» **TASK DIRECTIONS**
Print each entry precisely; exclude the pictures.
◆ ◆ ◆ ◆
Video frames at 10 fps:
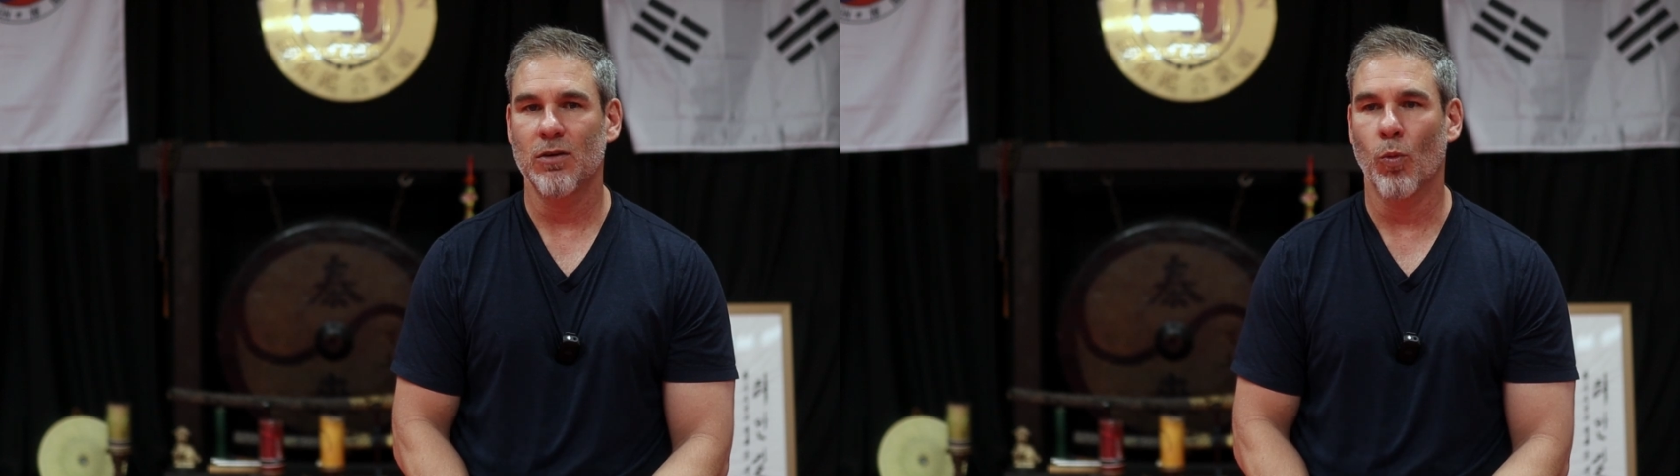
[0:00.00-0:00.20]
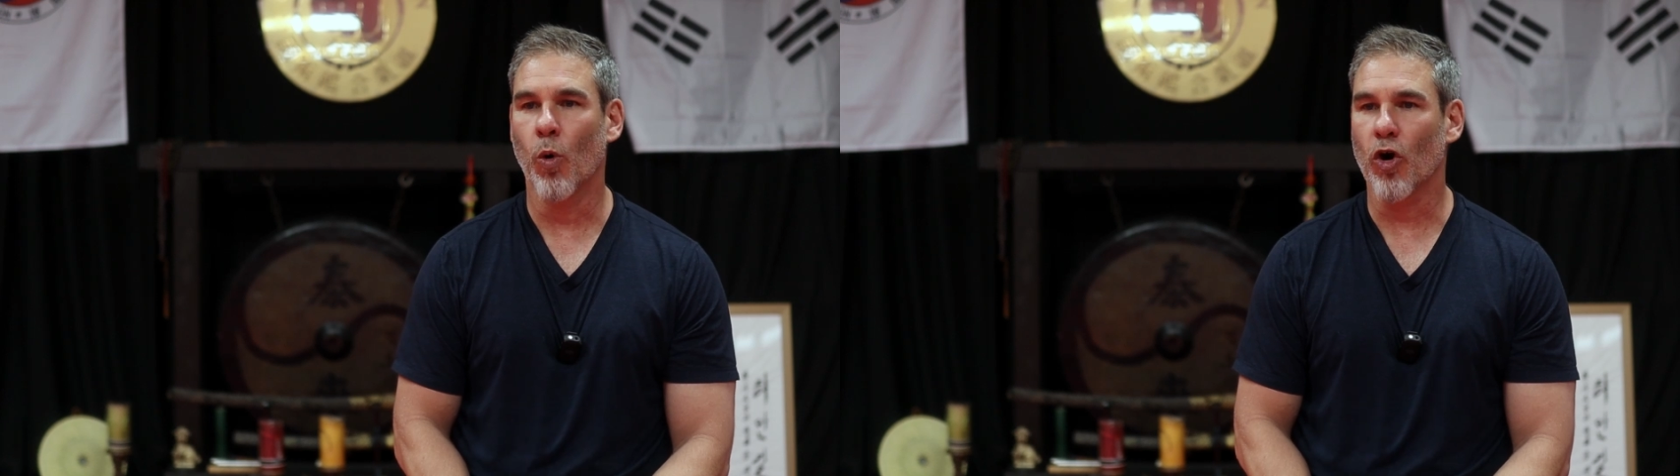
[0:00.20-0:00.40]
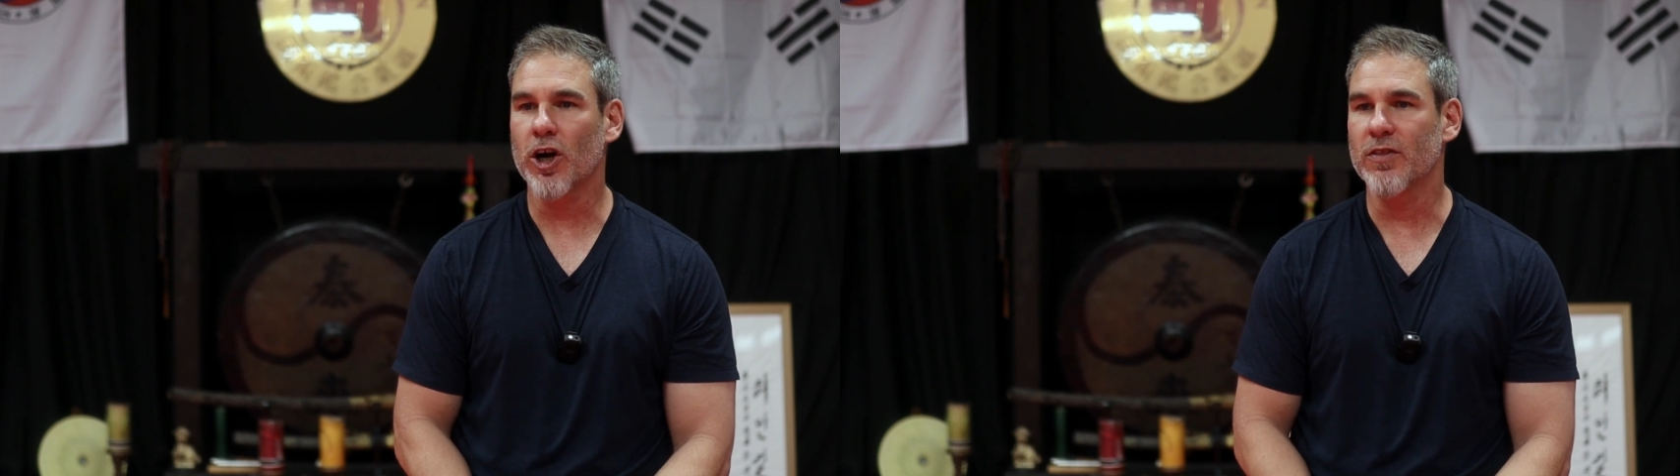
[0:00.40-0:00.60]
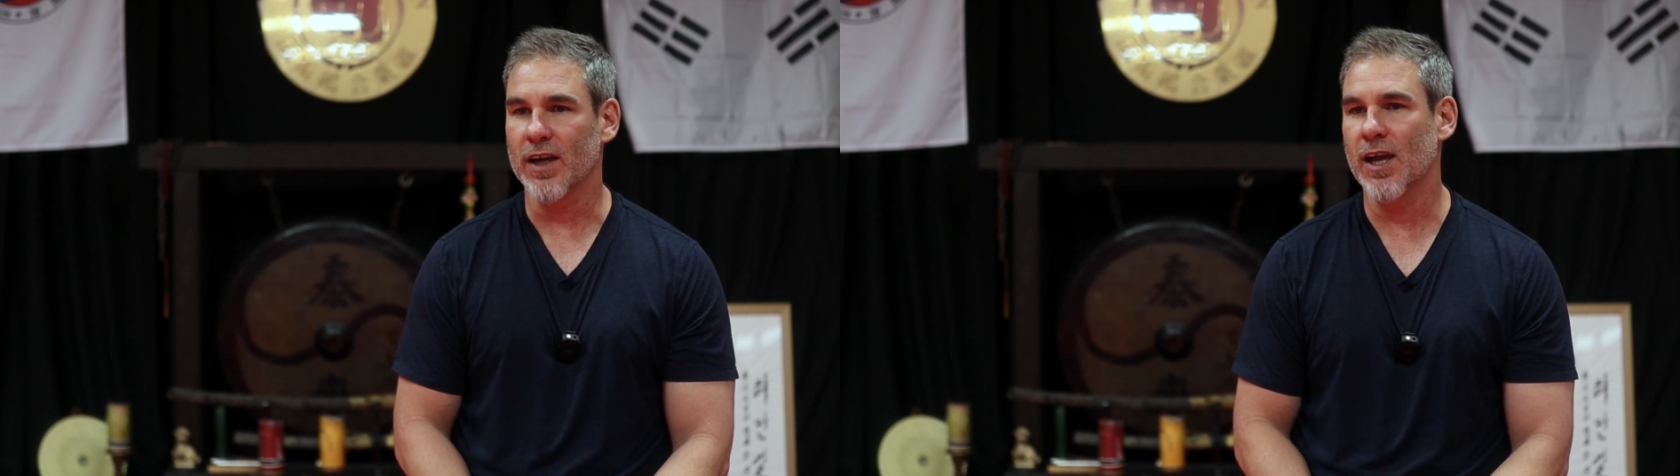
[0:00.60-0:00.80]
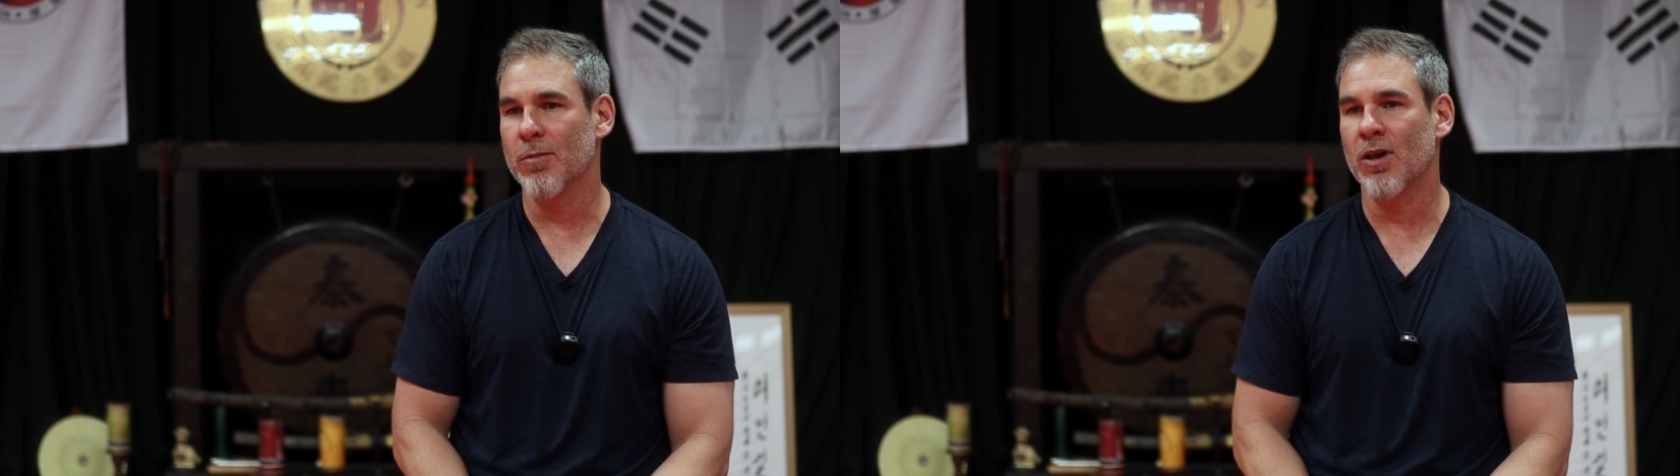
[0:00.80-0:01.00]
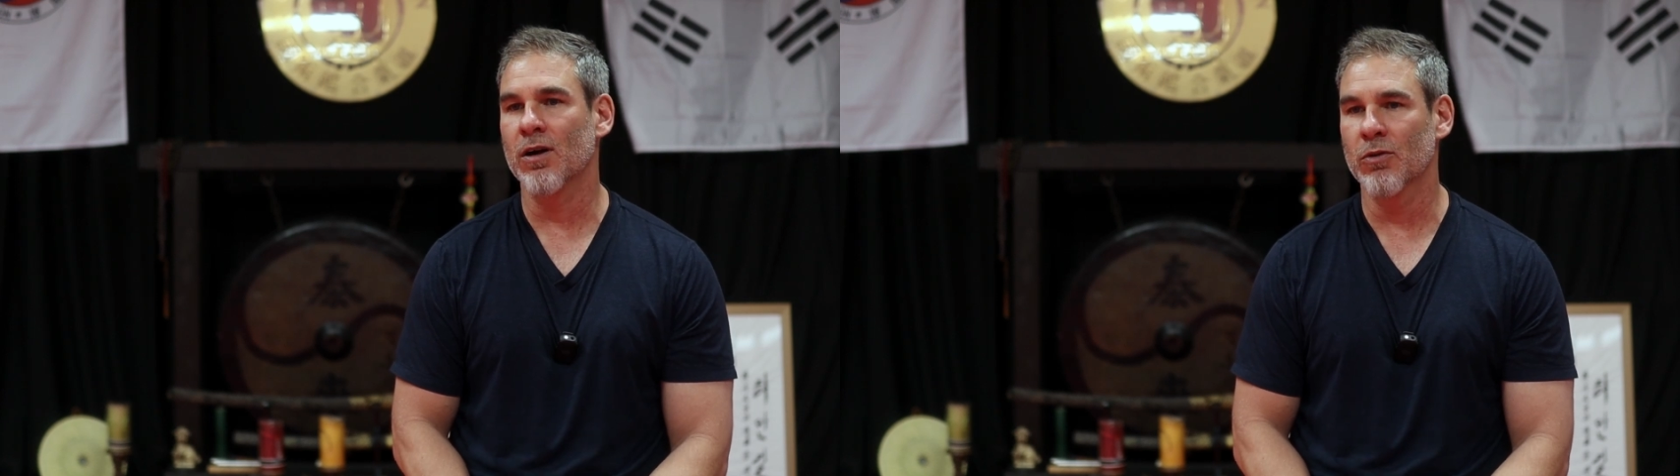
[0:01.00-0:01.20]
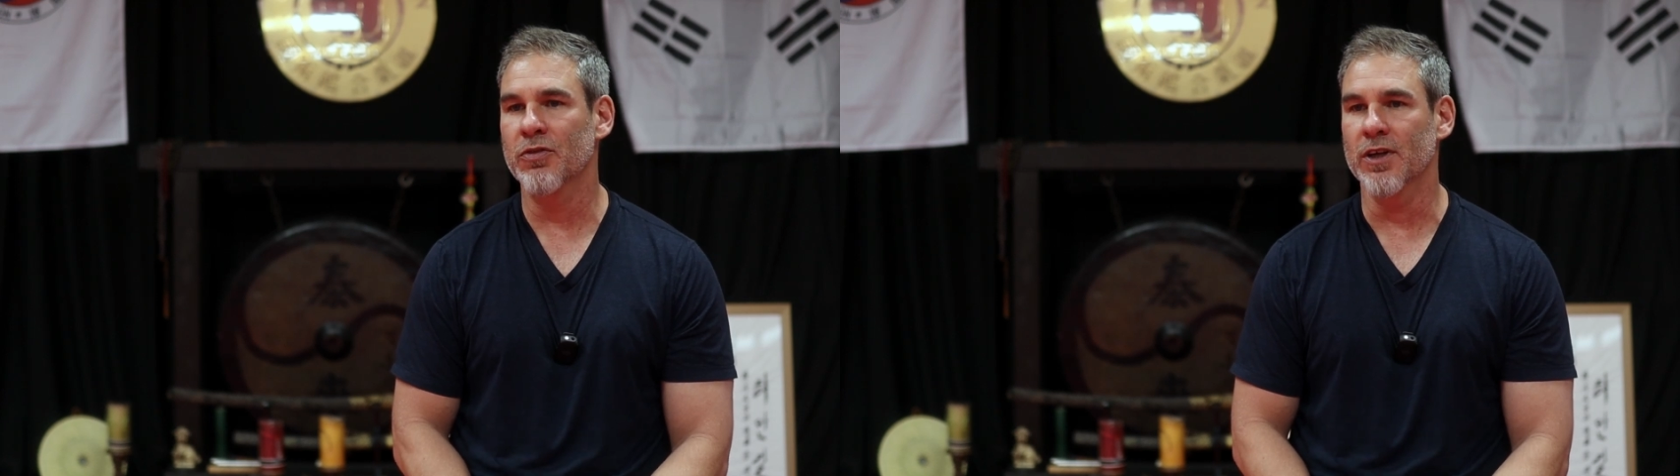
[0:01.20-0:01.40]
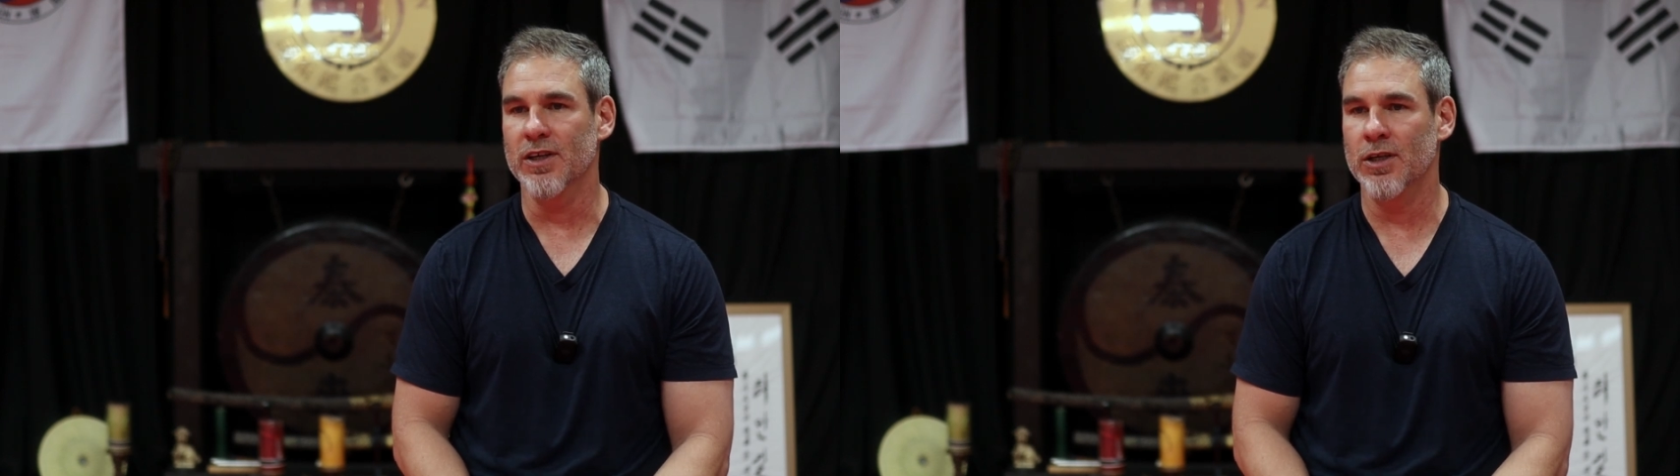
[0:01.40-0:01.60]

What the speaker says: work that came along with it.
◆ ◆ ◆ ◆
» **RESULT**
Video frames at 10 fps:
[0:00.00-0:00.20]
[0:00.20-0:00.40]
[0:00.40-0:00.60]
[0:00.60-0:00.80]
[0:00.80-0:01.00]
[0:01.00-0:01.20]
[0:01.20-0:01.40]
[0:01.40-0:01.60]

What the speaker says: work that came along with it.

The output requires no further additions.